Nicht direkt zur Gruppe um Mutter Marija gehörte der fünfte der neuen Heiligen, nämlich Erzpriester Aleksij Medvekov. 1867 geboren, hatte er vor der Revolution einer kleinen Dorfpfarrei in der Gegend von St. Petersburg vorgestanden. 1918 wurde er von den Bolschewisten verhaftet und konnte nur dank der Intervention seiner Verwandten noch so eben der Erschießung entgehen und nach Estland emigrieren, wo er in großer Armut lebte und zuerst einige Monate als Bergarbeiter seinen Unterhalt verdienen musste, bevor er dann sich mit Religionsunterricht über Wasser hielt. 1930 übersiedelte er nach Frankreich, wo ihn Metropolit Evlogij (1868-1946) in seinen Klerus aufnahm und ihm die kleine Pfarrei von Ungine in Savoyen anvertraute, wo Vr. Aleksij auch an Krebs 1934 verstarb. In diesen wenigen Jahren übte er seinen Dienst trotz der schwierigen materiellen Situation und der Indifferenz eines Großteils der Gemeinde mit großer Hingabe aus, so dass er allgemein als ein Mann des Gebetes und großer Demut geachtet wurde. Als man 1956 im Rahmen einer Verlegung des gesamten Friedhofs von Ungine auch sein Grab öffnete, fand man den Leichnam wie auch die ihn bekleidenden liturgischen Gewänder völlig unversehrt. Dies wurde unmittelbar als ein Zeichen der Heiligkeit interpretiert und im folgenden Jahr sein Körper umgebettet in die Krypta der Mariä-Entschlafen-Kirche auf dem russischen Friedhof in Sainte-Geneviève-des-Bois (Essonne) bei Paris, wo er bis jetzt ruht. Nunmehr aber sollen die Reliquien des neuen Heiligen bald in das Mariä-Obhut-Kloster in Bussy-en-Othe (Yonne) in die dortige Christi-Verklärungs-Kirche umgebettet werden, um hier besser von den Gläubigen verehrt werden zu können.

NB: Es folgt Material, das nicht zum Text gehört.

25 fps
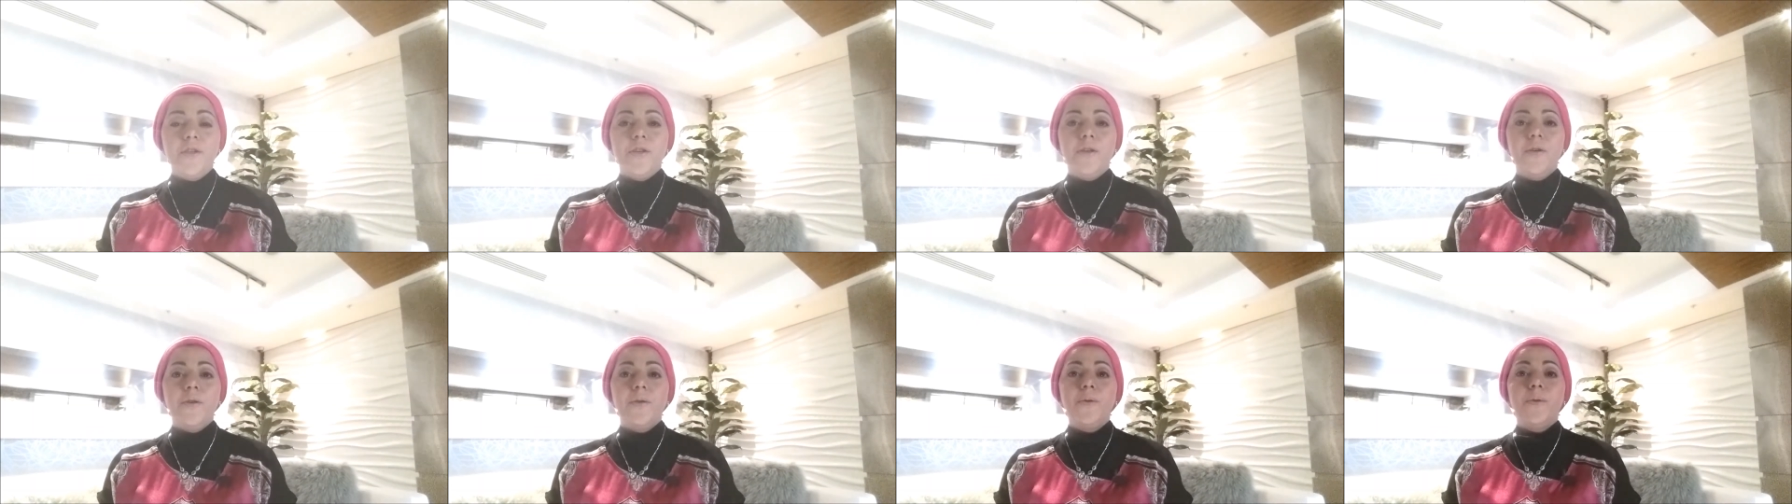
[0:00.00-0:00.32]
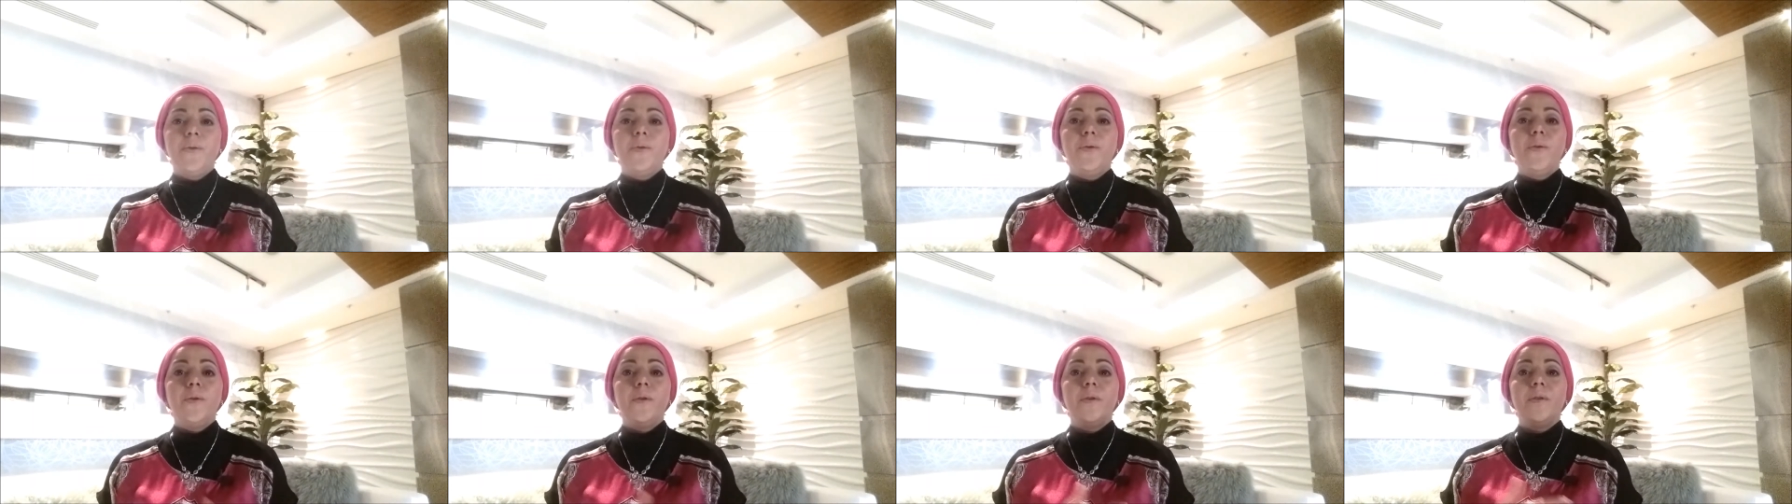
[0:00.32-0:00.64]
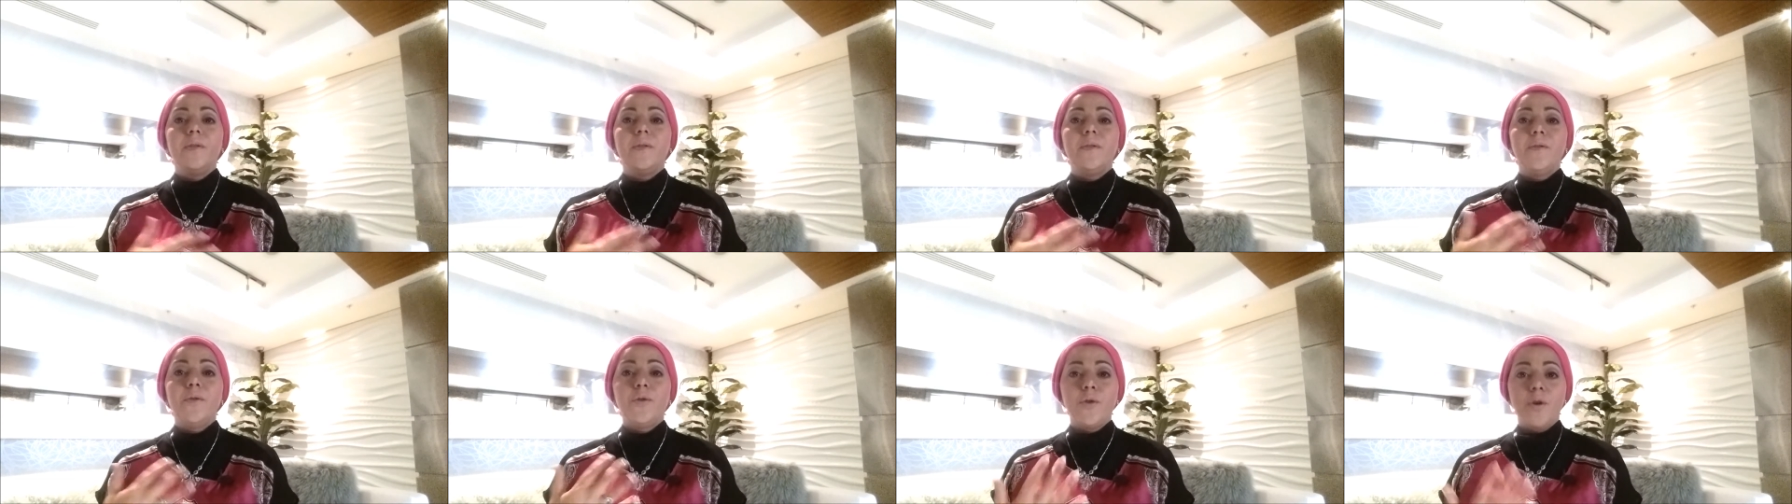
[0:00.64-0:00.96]
to
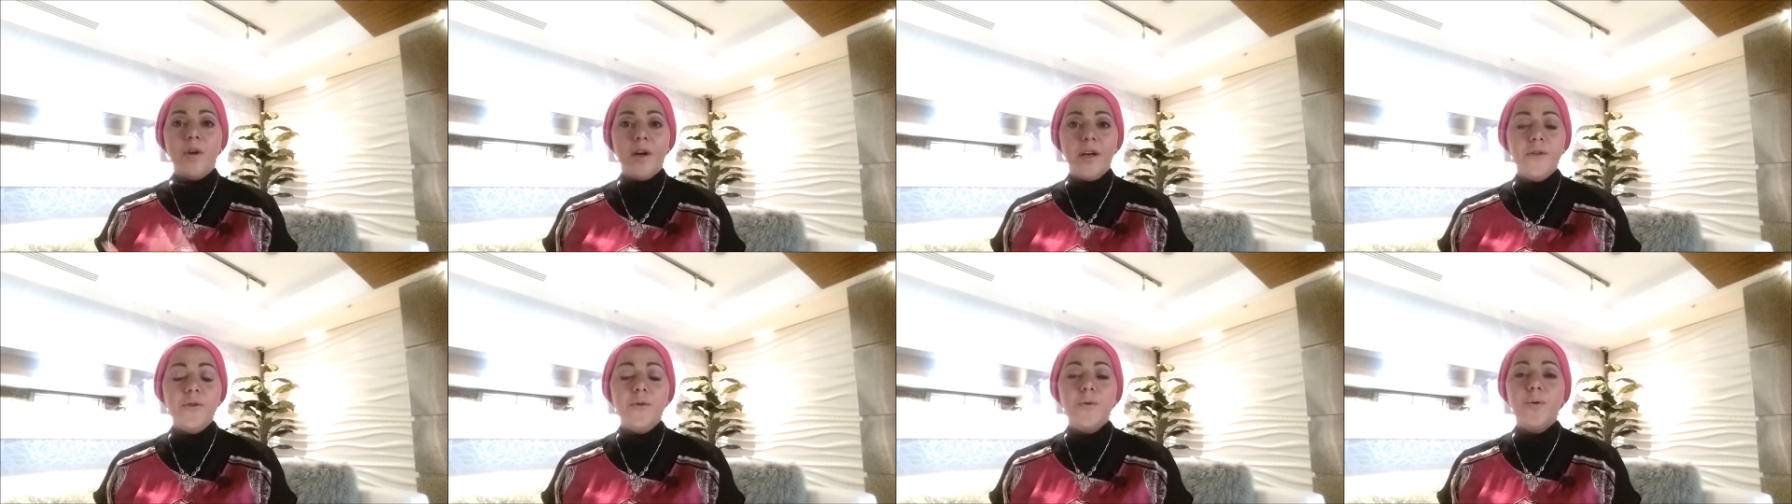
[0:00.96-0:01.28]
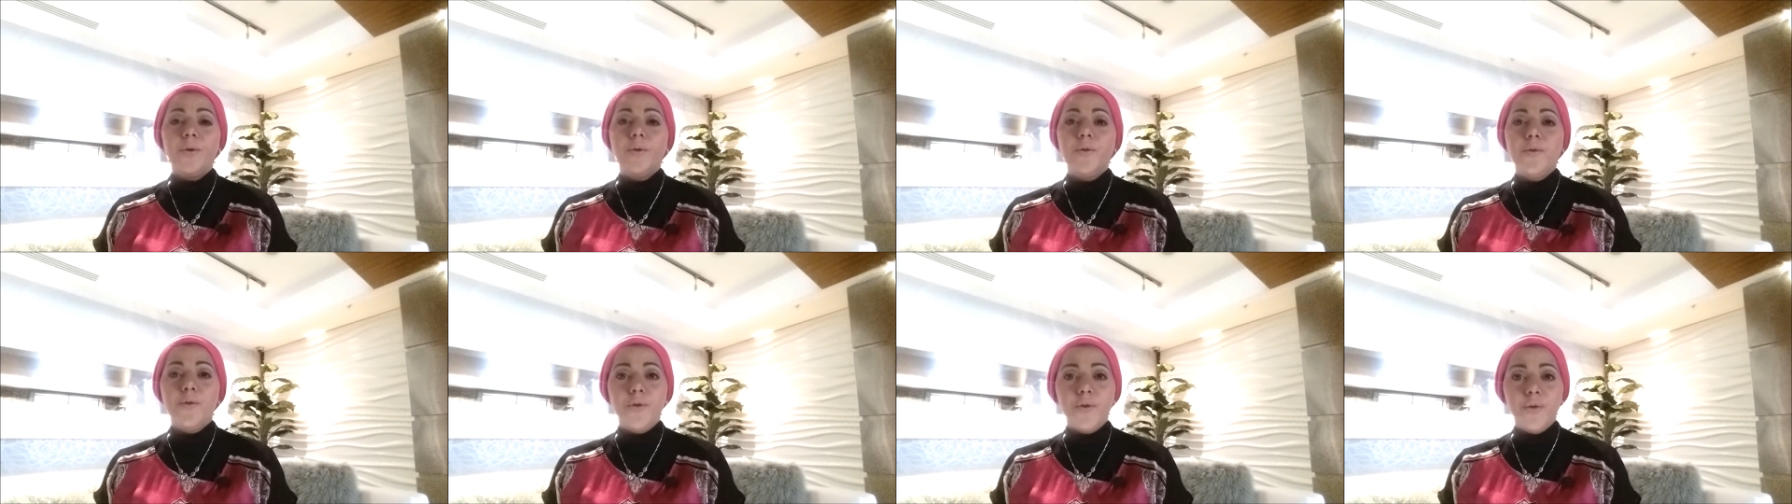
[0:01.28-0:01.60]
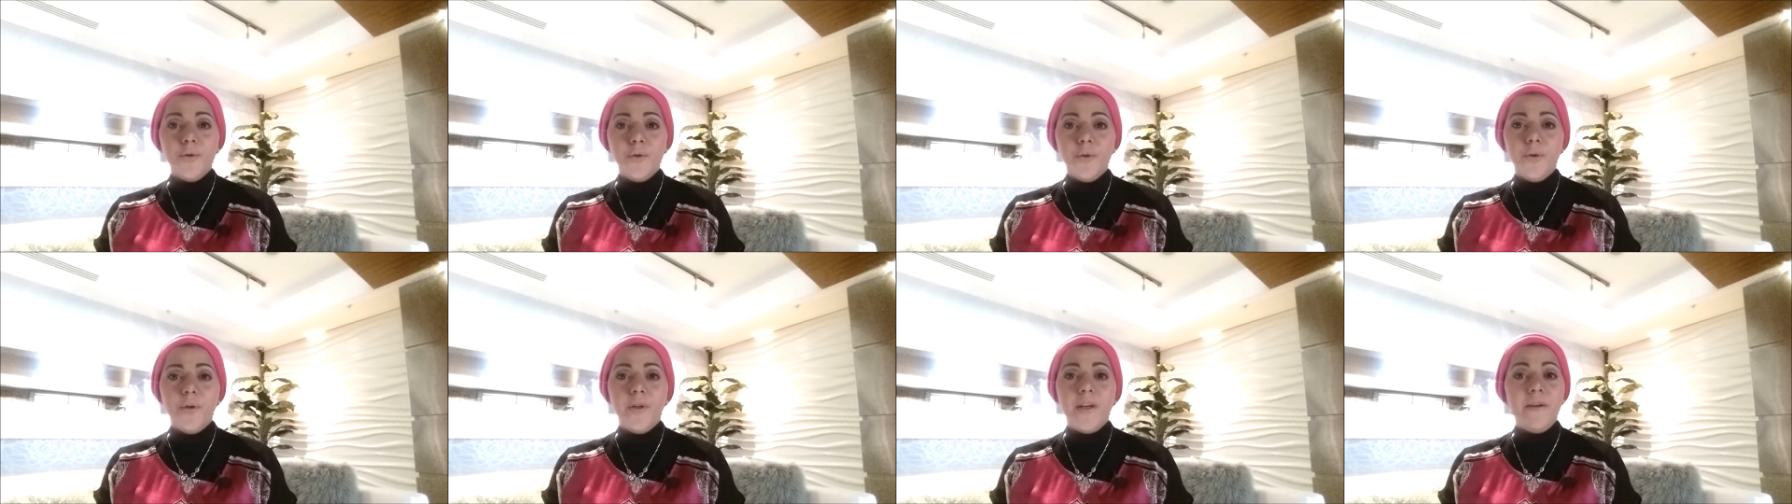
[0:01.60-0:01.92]
try to control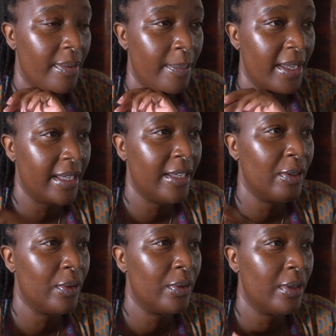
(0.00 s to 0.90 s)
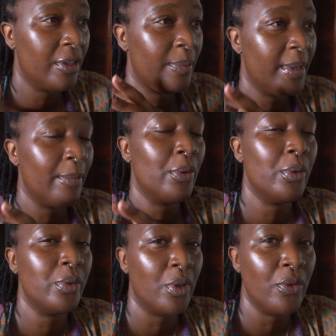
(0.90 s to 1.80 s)
being killed, they're being
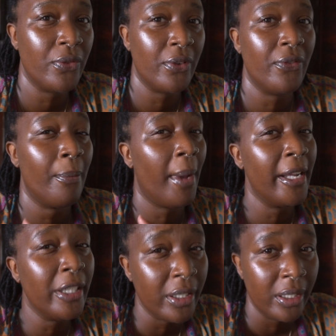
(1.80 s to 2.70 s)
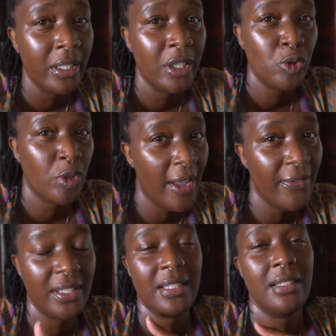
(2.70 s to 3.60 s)
pulled over for minor
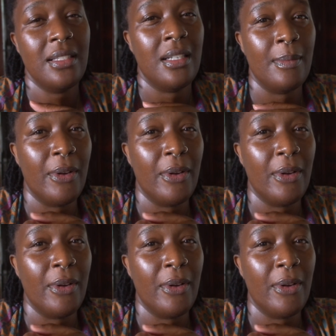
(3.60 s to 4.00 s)
traffic um,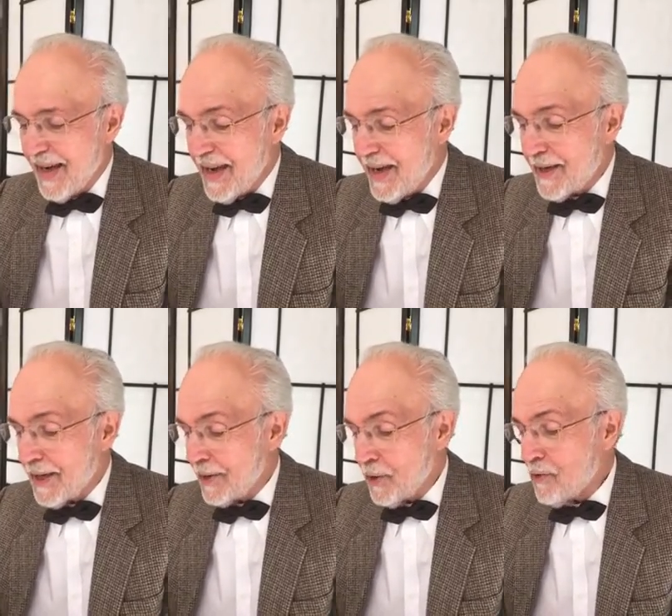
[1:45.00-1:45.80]

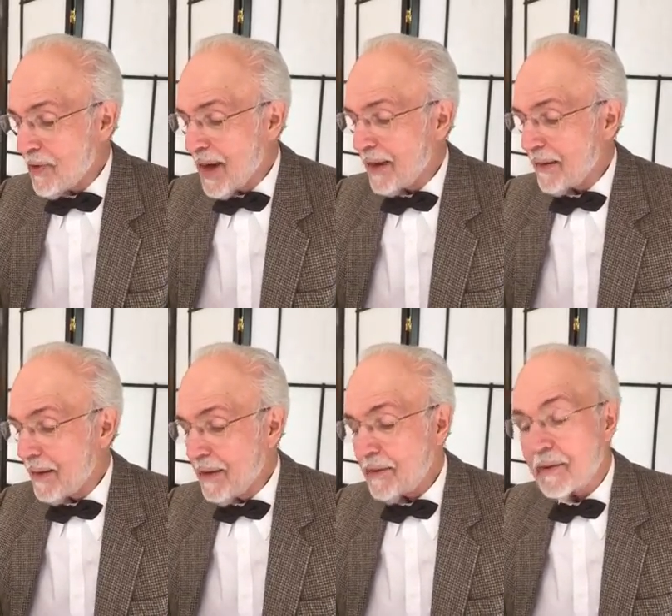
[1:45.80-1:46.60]
And you got at
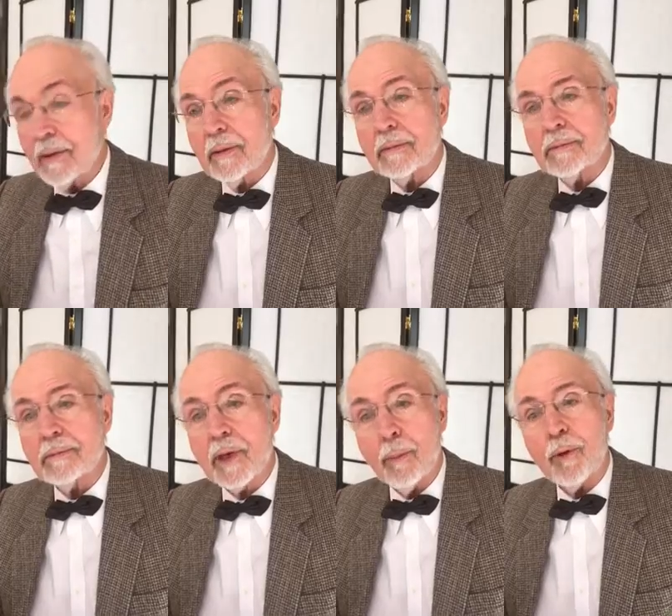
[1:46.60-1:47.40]
least a
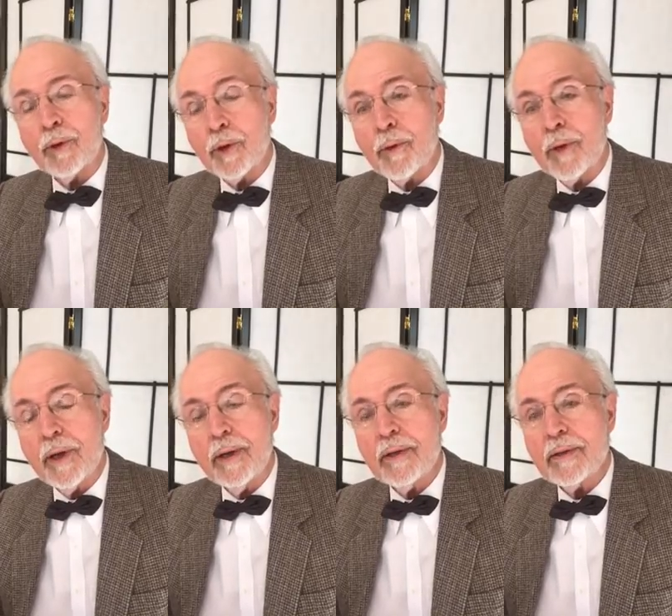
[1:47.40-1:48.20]
couple of
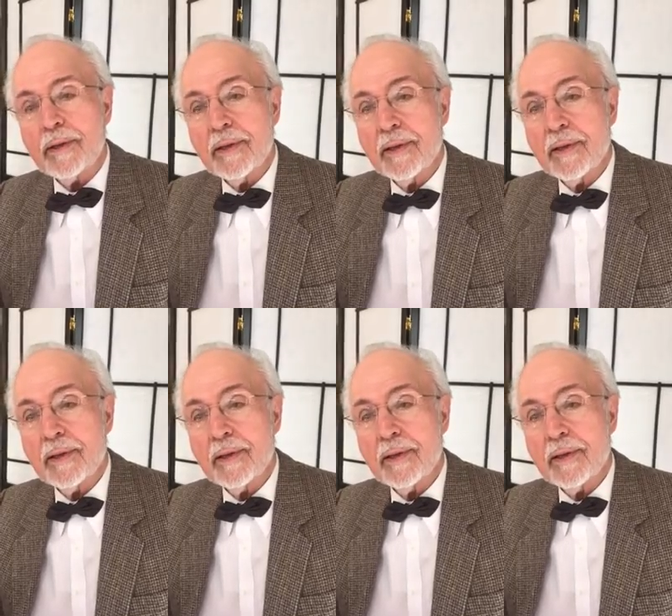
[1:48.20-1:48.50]
degrees.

Jede Kanonisierung ist sicher mehr als eine quantitative Erweiterung des Heiligenkalenders, sondern sie trägt eine besondere Aussage in sich. Dies gilt wohl in besonderem Maße für diese neuen Heiligen, denn sie sind ein Zeugnis nicht nur für die Askese ihres eigenen Lebens, sondern auch dafür, dass im 20. Jahrhundert ein neues Kapitel der Geschichte Orthodoxie in West- und Mitteleuropa begonnen hat, ein Kapitel der Verankerung in dieser Gesellschaft, in ihren Nöten und Freuden. Mögen auch die neuen Heiligen nicht freiwillig in die Emigration gegangen sein, so haben sie – im Gegensatz zu manchen anderen Emigranten – sich nicht in einer abgeschlossenen Welt des bloßen Gedenkens der alten Heimat abgekapselt, sondern entschlossen den Platz, den ihnen ihr Verständnis des Evangeliums zeigte, bis hin zum Martyrium erfüllt. Noch ein weiterer abschließender Gedanke sei in diesem Zusammenhang gestattet: Das Leben von vier der fünf neu kanonisierten Heiligen wurde durch die Gewalt eines deutschen Terrorregimes beendet, bei den meisten von ihnen in Konzentrationslagern innerhalb der deutschen Grenzen: Wäre es da nicht sinnvoll, wenn auch die Orthodoxe Kirche in diesem Lande auch ihre Verehrung aktiv übernehmen würde? Nicht im Sinne einer Aufrechnung und eines Vorwurfes, sondern im Sinne der Versöhnung, des neuen Lebens, dass aus dem Blut der Martyrer springt. Wäre eine gemeinsame Wallfahrt der Orthodoxen dieses Landes etwa zur Stätte des Martyriums der hl. Mutter Marija in Ravensbrück am ihrem Gedenktag nicht ein richtungweisendes Zeichen?